My blood thrums and purrs at your touch,

driven through veins by my engine heart.

Ignited by the spark in your hands.

 

I am never cold, this flaming heart

is the blast furnace at my core,

warming all that surrounds it.

 

Arias and laments burst forth

from my singing heart, spiraling in

an angels’ and demons’ chorus.

 

The taste of your skin on my tongue,

salt and sweet, spins my dancing heart

in mad pirouettes and arabesques.

 

The devil’s heart beats in my breast,

betraying me, dooming me.

Would that I could live on without it!

She

He looked over as she got out of the crumpled bed, her naked body gleaming white in the moonlight. She had left the curtains open again, she always did. Maybe this was a stage and the audience was out there in the night. He didn’t understand her, never had, but he couldn’t stay away when she called him. Tonight was one such night; her low, smoky voice had sent a shiver down his spine. She never said her name, she didn’t have to, he just knew.

Two words: come over. And he did, every time. Dates were broken, meetings were interrupted, lives were put on hold every time she called. Every time. She wasn’t a seductive woman; she was seduction, predation, destruction. The whole of his heart had been ripped out and his brain had become unmoored. He was lost and he loved it.

The sex was incredible, but that wasn’t it. They moved in languid concert, always anticipating what the other wanted, needed. When they were joined he knew he had her full attention, but the moment after they both came, she would roll off the bed and become a mystery once again. He rose out of the destroyed bed, sitting on the edge gathering his thoughts. He dressed and left without a word–she wanted it that way.

Shaking his head at his own folly, he got in his car and started his long drive back home. The smell of sex, the smell of her filled the car while he drove. He often thought about moving to her city, but he knew it would do no good. He had mentioned it once, moving to be near her. A look of fury tinged with fear played across her usually inscrutable face. No, you shouldn’t do that, she said, almost in a panic. For the rest of their time together she kept looking at the door, like a wild animal primed to escape a cage.

Every time he would swear to himself that it was the last time, but he was powerless when she called.
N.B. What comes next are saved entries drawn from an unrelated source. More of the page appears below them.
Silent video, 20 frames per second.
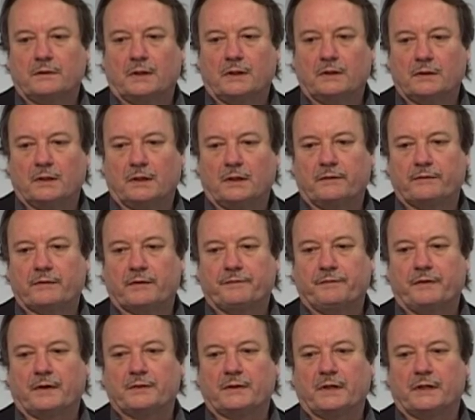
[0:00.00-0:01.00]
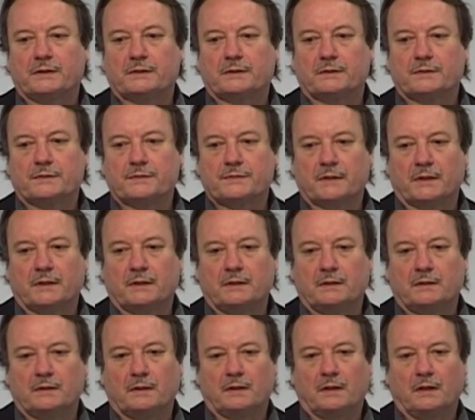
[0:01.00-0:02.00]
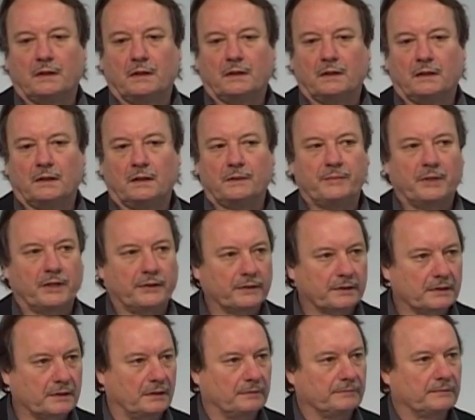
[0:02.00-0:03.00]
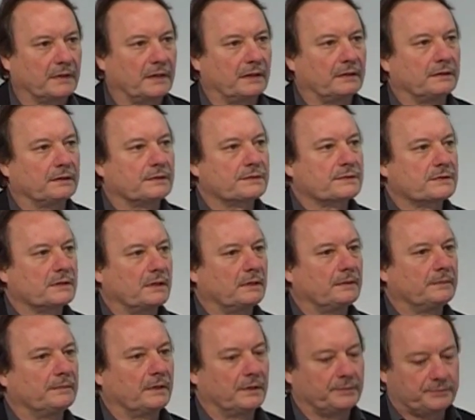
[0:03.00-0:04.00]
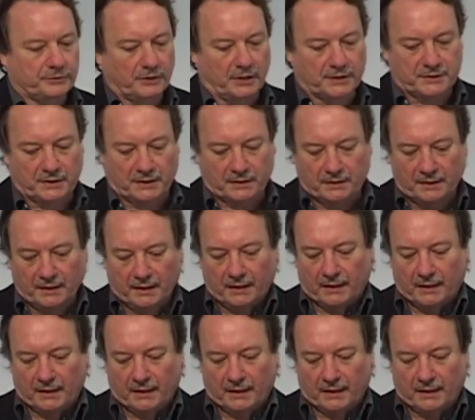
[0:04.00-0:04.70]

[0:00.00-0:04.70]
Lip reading: role of foundations in America. And it's a project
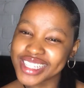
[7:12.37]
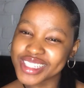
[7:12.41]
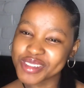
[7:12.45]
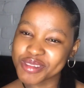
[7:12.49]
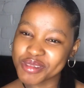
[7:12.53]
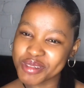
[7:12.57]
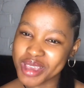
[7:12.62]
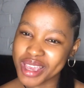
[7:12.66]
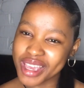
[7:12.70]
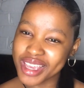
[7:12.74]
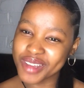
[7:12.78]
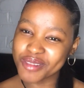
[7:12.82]
It's
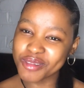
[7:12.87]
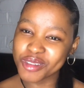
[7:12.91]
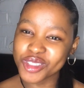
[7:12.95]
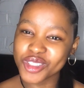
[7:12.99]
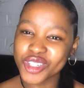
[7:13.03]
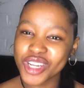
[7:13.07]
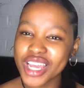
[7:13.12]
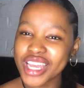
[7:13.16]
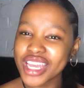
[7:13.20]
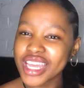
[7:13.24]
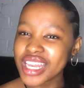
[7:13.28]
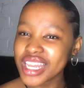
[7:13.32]
okay, we'll
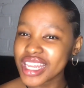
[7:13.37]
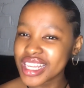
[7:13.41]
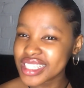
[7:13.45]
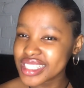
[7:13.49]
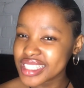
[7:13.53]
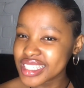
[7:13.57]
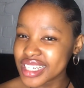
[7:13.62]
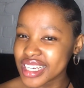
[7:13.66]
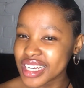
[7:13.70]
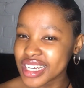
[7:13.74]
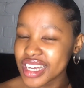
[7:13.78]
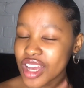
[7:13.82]
try again
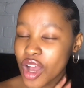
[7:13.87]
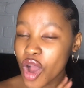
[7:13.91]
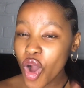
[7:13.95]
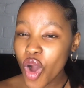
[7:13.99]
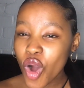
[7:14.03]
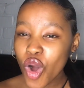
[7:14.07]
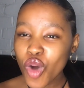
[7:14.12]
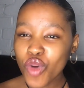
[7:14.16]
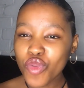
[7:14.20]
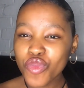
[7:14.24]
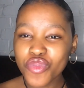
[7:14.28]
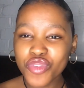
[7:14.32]
next year.
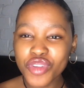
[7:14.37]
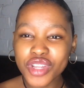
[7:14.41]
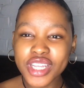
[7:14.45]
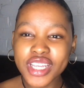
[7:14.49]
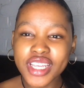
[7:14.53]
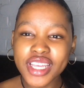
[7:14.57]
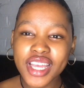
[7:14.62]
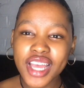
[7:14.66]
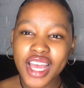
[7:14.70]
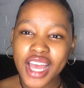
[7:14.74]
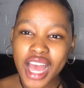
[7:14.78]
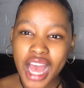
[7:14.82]

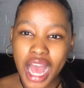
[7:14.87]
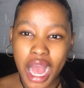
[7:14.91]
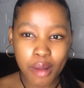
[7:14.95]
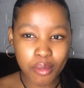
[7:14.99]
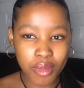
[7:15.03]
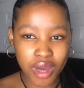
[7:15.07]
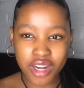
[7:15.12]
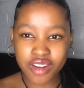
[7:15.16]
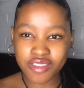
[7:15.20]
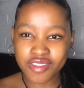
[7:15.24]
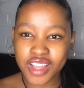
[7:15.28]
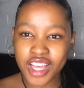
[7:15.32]
Hopefully,
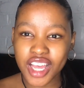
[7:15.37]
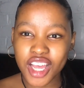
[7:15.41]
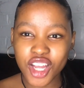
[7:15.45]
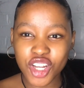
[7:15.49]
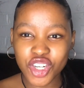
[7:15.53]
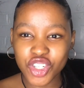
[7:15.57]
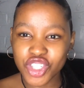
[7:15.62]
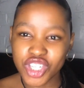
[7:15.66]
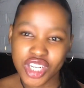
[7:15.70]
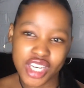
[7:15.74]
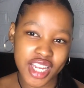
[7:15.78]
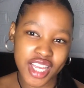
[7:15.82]
I'm out of the
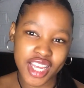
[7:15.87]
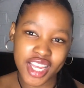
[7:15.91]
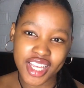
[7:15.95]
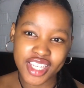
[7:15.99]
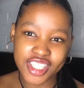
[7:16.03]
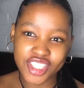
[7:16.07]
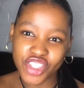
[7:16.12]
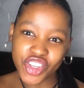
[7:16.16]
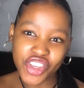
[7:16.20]
country, like,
One day he would change his number and not tell her, but not today, not tomorrow, someday.

Baptism-Part Two

Hiding from view,

a deep, green gully our refuge,

He kissed me, I kissed him,

a first for us both.

 

Our mouths open,

tongues timidly exploring,

Wet, hot, pulses racing,

over too soon.

 

Fleeing, scared,

furious pedaling,

Flushed cheeks and

a guilty conscience.

 

Dry, infrequent kisses

of family were no preparation.

Awkward hugs, faces turned,

scant affection, no emotion.

 

Many kisses from many mouths

followed the first.

On buses, in cars, in back rooms,

and darkened dens and bedrooms.

 

I kissed their mouths in summer,

under a merciless sun,

and in the hot, still nights,

damp with sweat and lust.

 

I kissed their mouths in fall,

under the bleachers at games,

on walks in parks, leaves underfoot,

furtive kisses in stolen moments.

 

I kissed their mouths in winter,

under mistletoe indoors, and outside

steaming the windows of their cars,

dreading the knock we knew would come.

 

I kissed their mouths in spring,

under the blooming redbuds,

in a reborn world we embraced,

shuffling off winter’s chill.

 

That first kiss lit a fire.

One that’s never extinguished,

never banked, only stoked.

The flames baptized me, inside and out.